About this task: Return the full set of entries precisely. Do not carry over any pictures.

Input data:
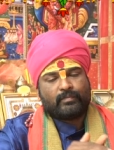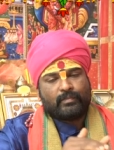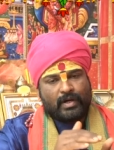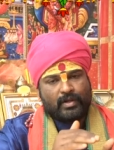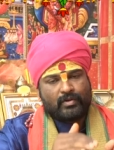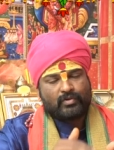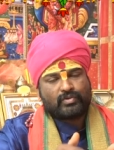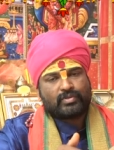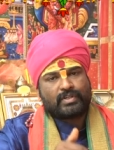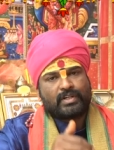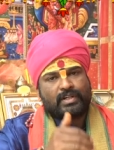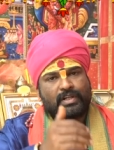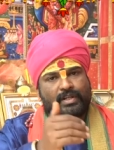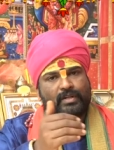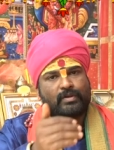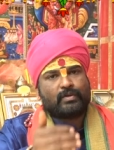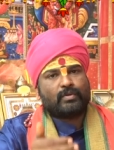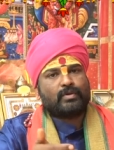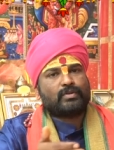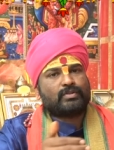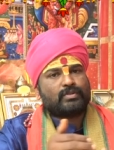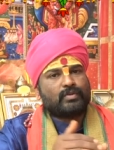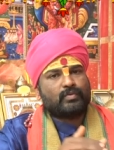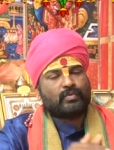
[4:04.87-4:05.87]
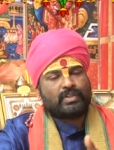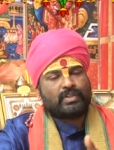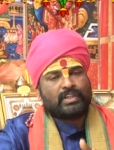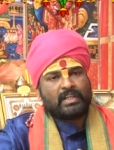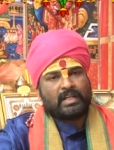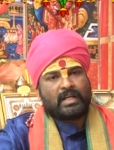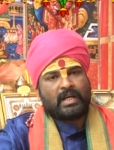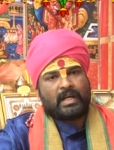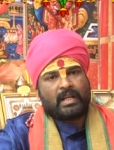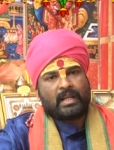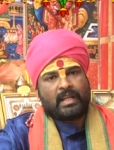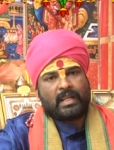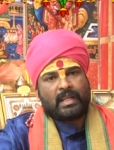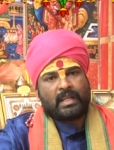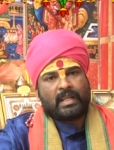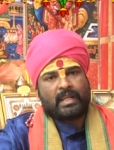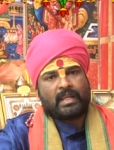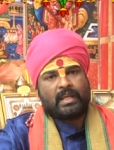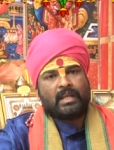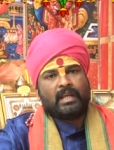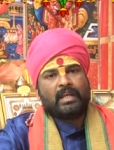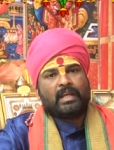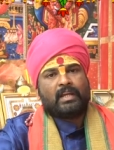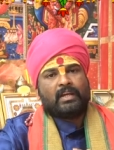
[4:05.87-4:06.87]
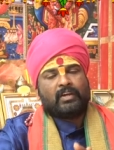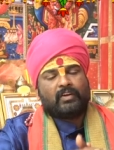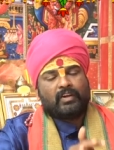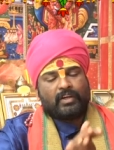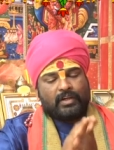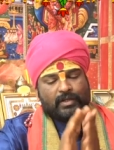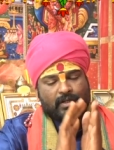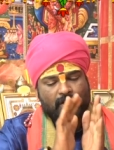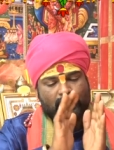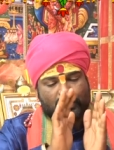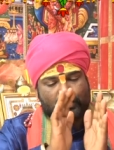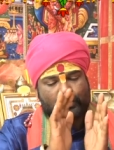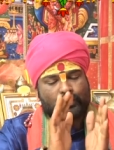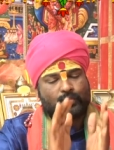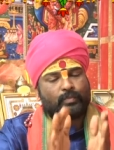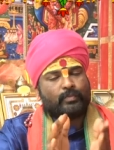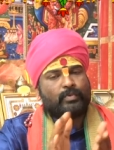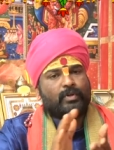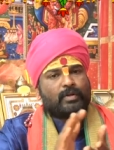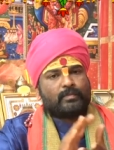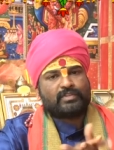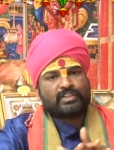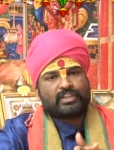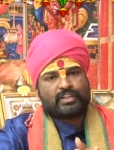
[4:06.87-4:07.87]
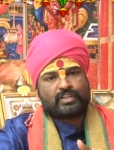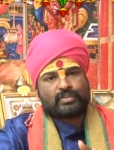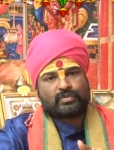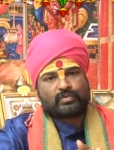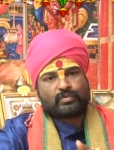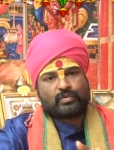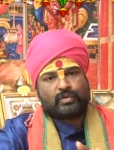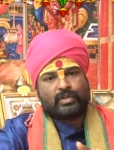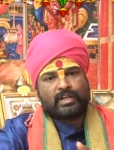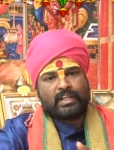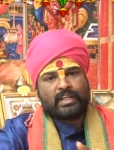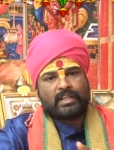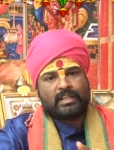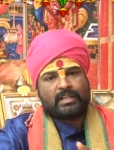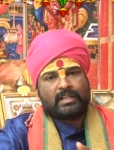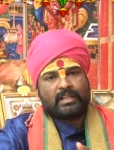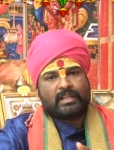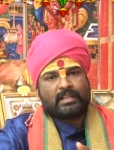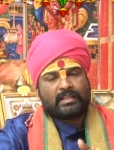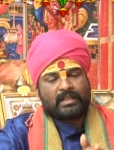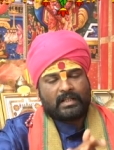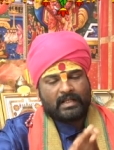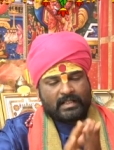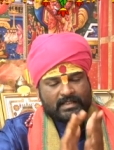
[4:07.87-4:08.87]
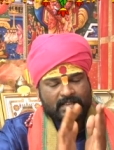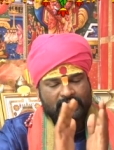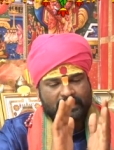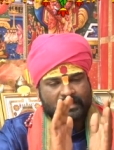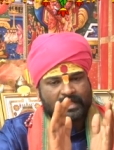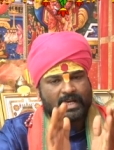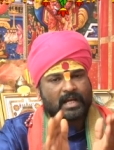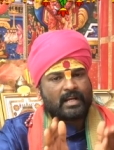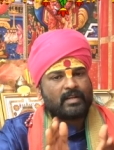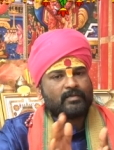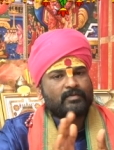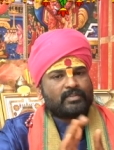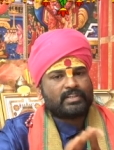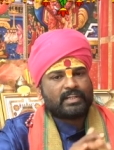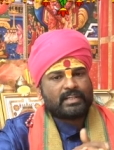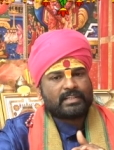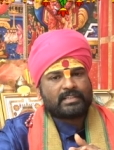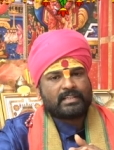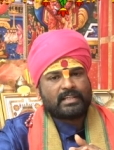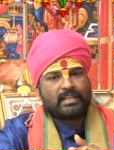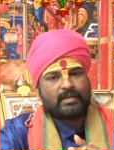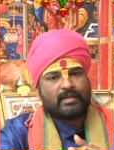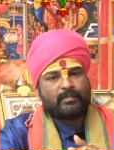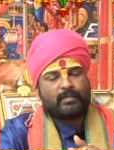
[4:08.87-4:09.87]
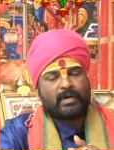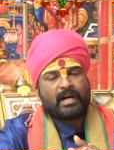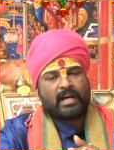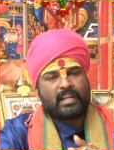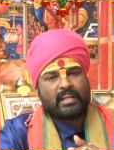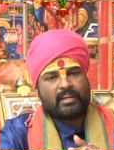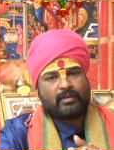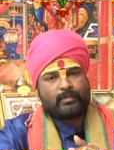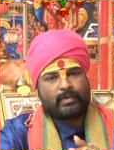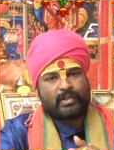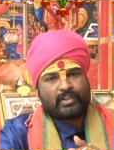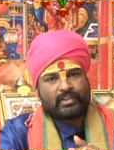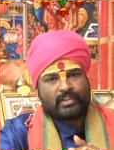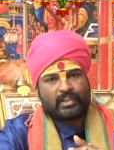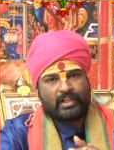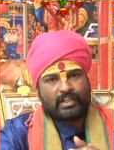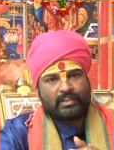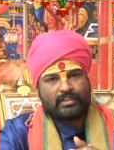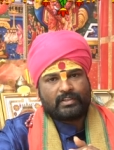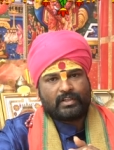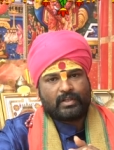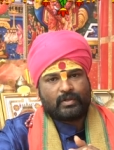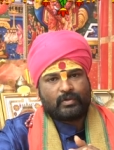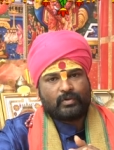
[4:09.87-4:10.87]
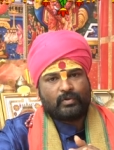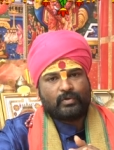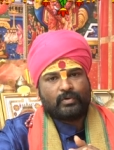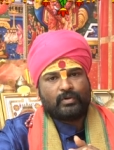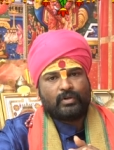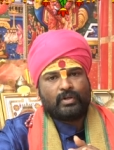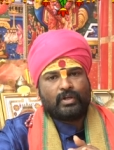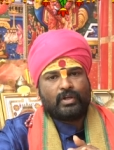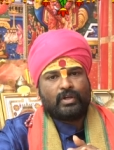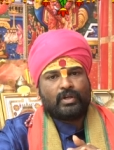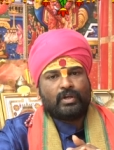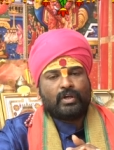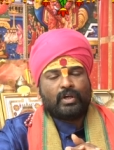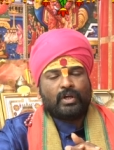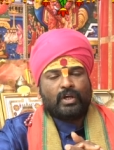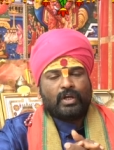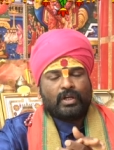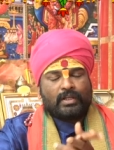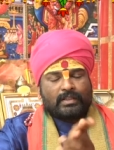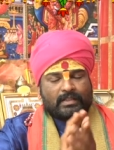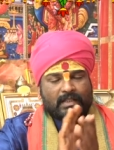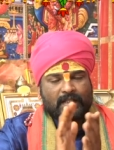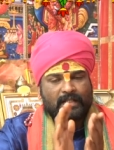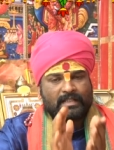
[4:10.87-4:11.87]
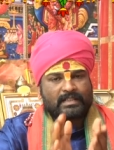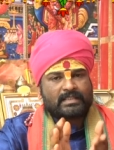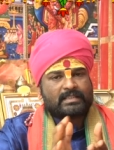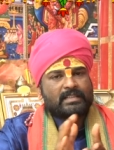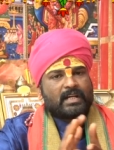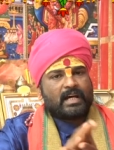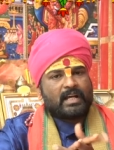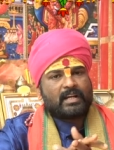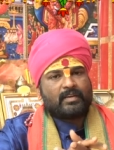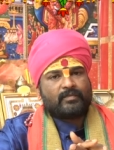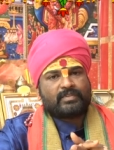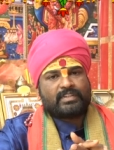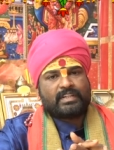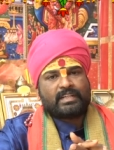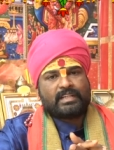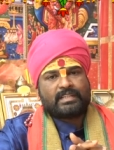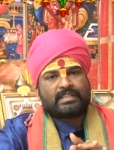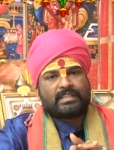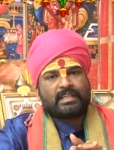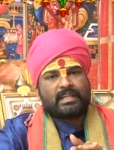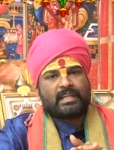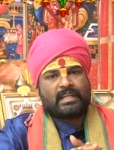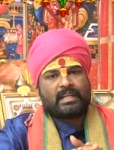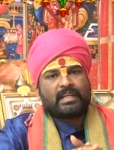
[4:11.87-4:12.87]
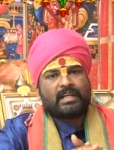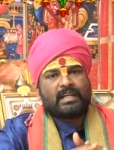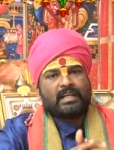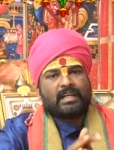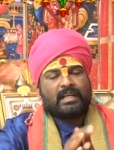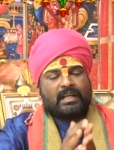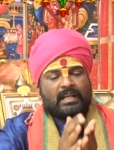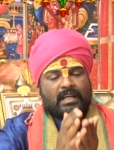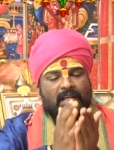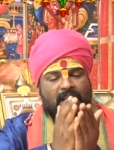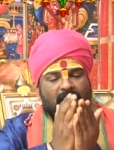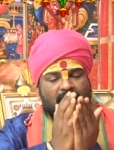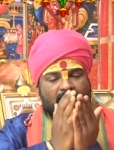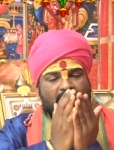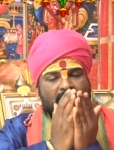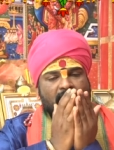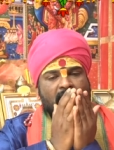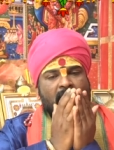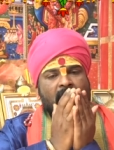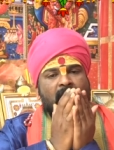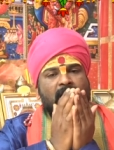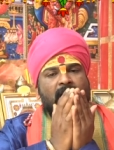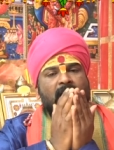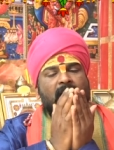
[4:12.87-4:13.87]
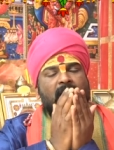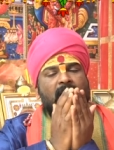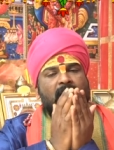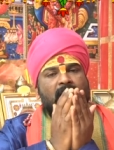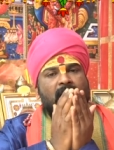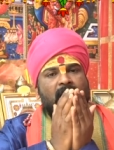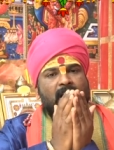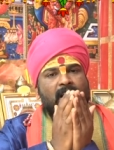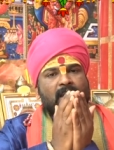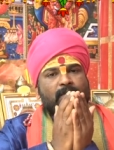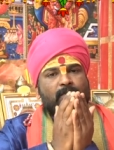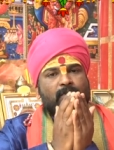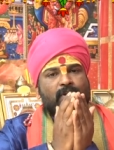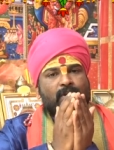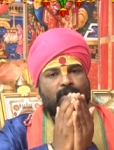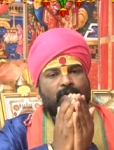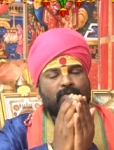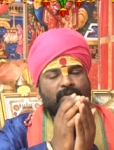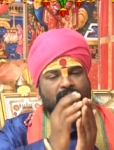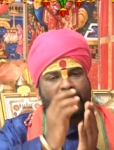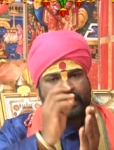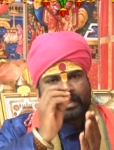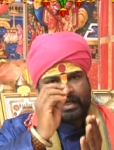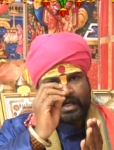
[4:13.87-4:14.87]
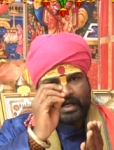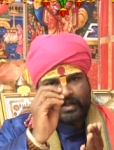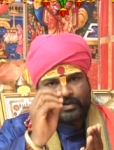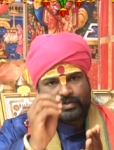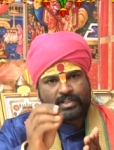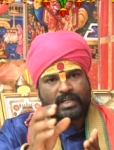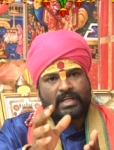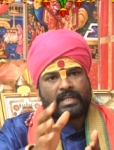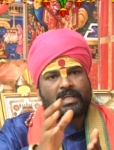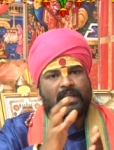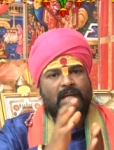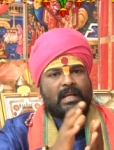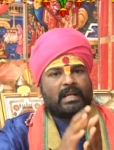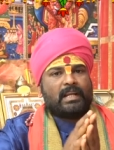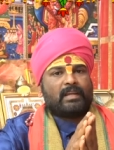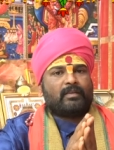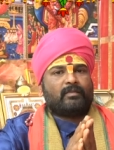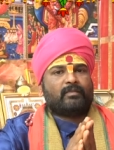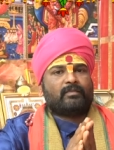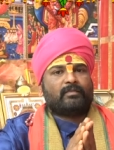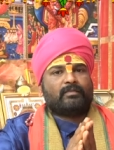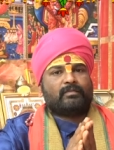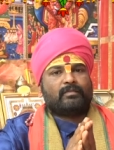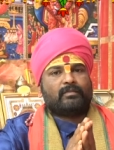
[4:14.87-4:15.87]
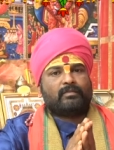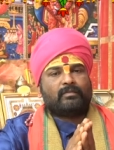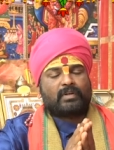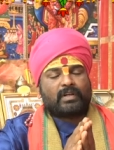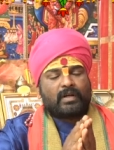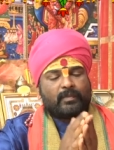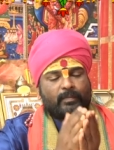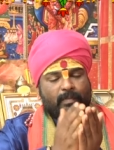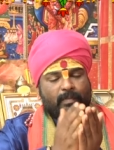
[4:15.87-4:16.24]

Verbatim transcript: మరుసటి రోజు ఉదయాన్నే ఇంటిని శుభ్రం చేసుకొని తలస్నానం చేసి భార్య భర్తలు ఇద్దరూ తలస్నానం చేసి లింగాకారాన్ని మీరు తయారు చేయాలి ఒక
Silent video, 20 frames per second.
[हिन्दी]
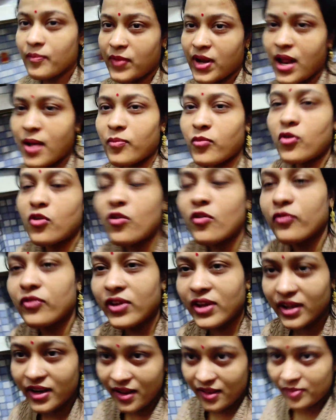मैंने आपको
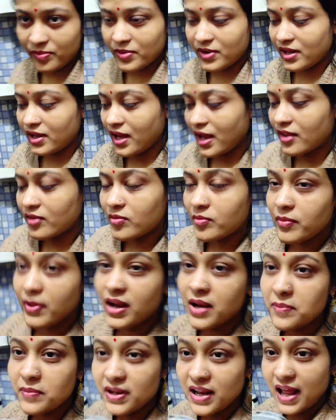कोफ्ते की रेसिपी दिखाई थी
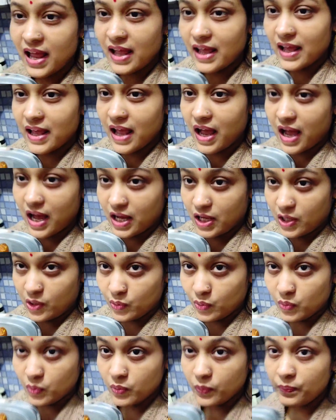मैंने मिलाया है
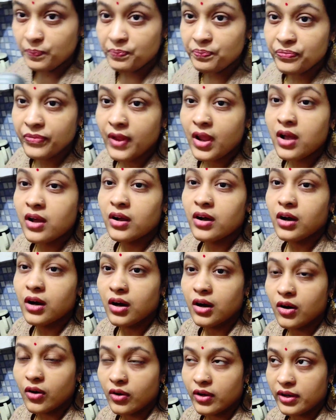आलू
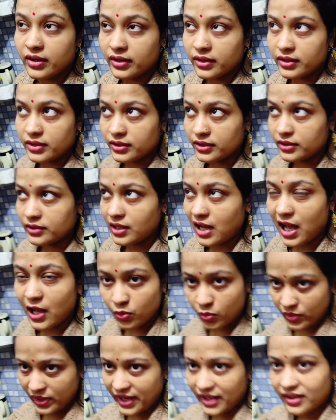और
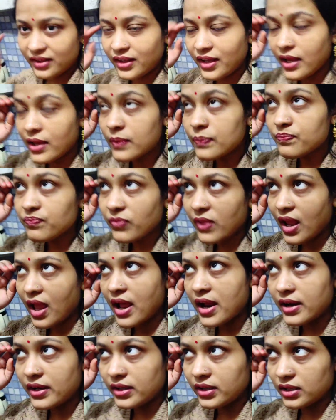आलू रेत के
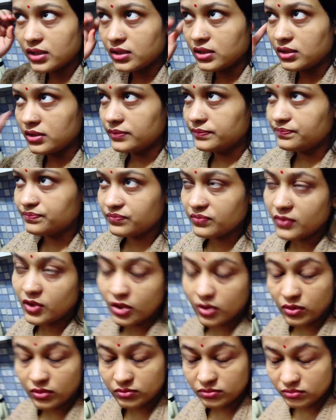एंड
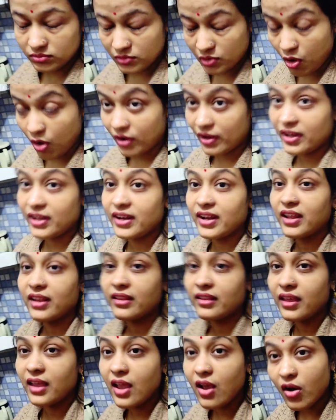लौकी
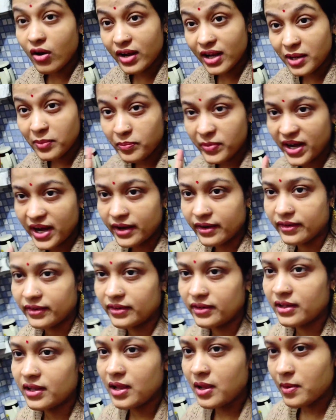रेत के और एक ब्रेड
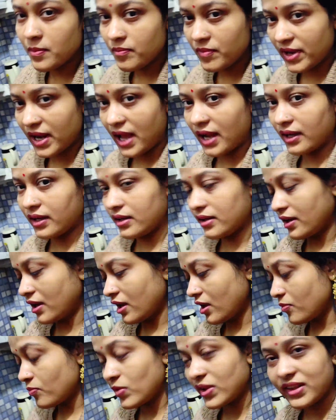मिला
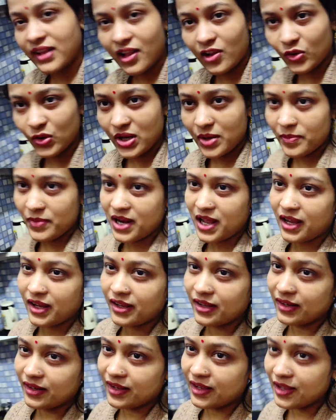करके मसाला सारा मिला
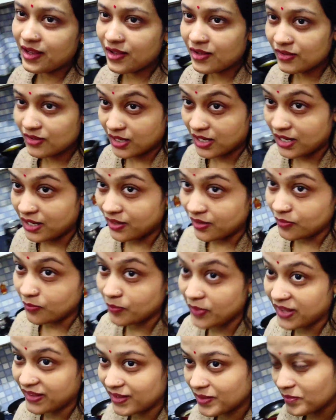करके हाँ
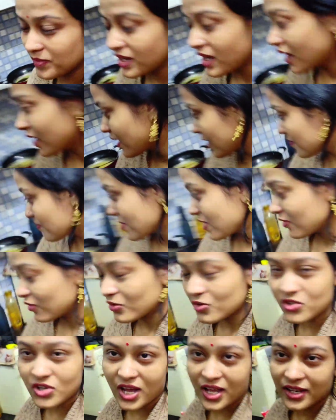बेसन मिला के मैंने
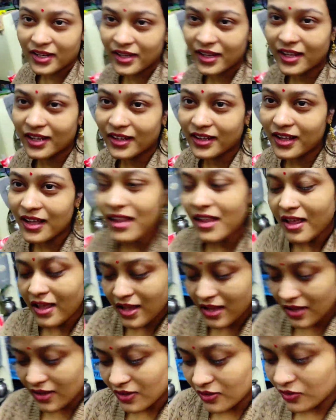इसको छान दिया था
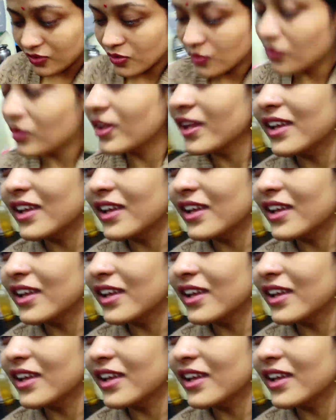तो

Reply:
[4:04.87-4:05.87]
[4:05.87-4:06.87]
[4:06.87-4:07.87]
[4:07.87-4:08.87]
[4:08.87-4:09.87]
[4:09.87-4:10.87]
[4:10.87-4:11.87]
[4:11.87-4:12.87]
[4:12.87-4:13.87]
[4:13.87-4:14.87]
[4:14.87-4:15.87]
[4:15.87-4:16.24]

Verbatim transcript: మరుసటి రోజు ఉదయాన్నే ఇంటిని శుభ్రం చేసుకొని తలస్నానం చేసి భార్య భర్తలు ఇద్దరూ తలస్నానం చేసి లింగాకారాన్ని మీరు తయారు చేయాలి ఒక
Silent video, 20 frames per second.
[हिन्दी]
मैंने आपको
कोफ्ते की रेसिपी दिखाई थी
मैंने मिलाया है
आलू
और
आलू रेत के
एंड
लौकी
रेत के और एक ब्रेड
मिला
करके मसाला सारा मिला
करके हाँ
बेसन मिला के मैंने
इसको छान दिया था
तो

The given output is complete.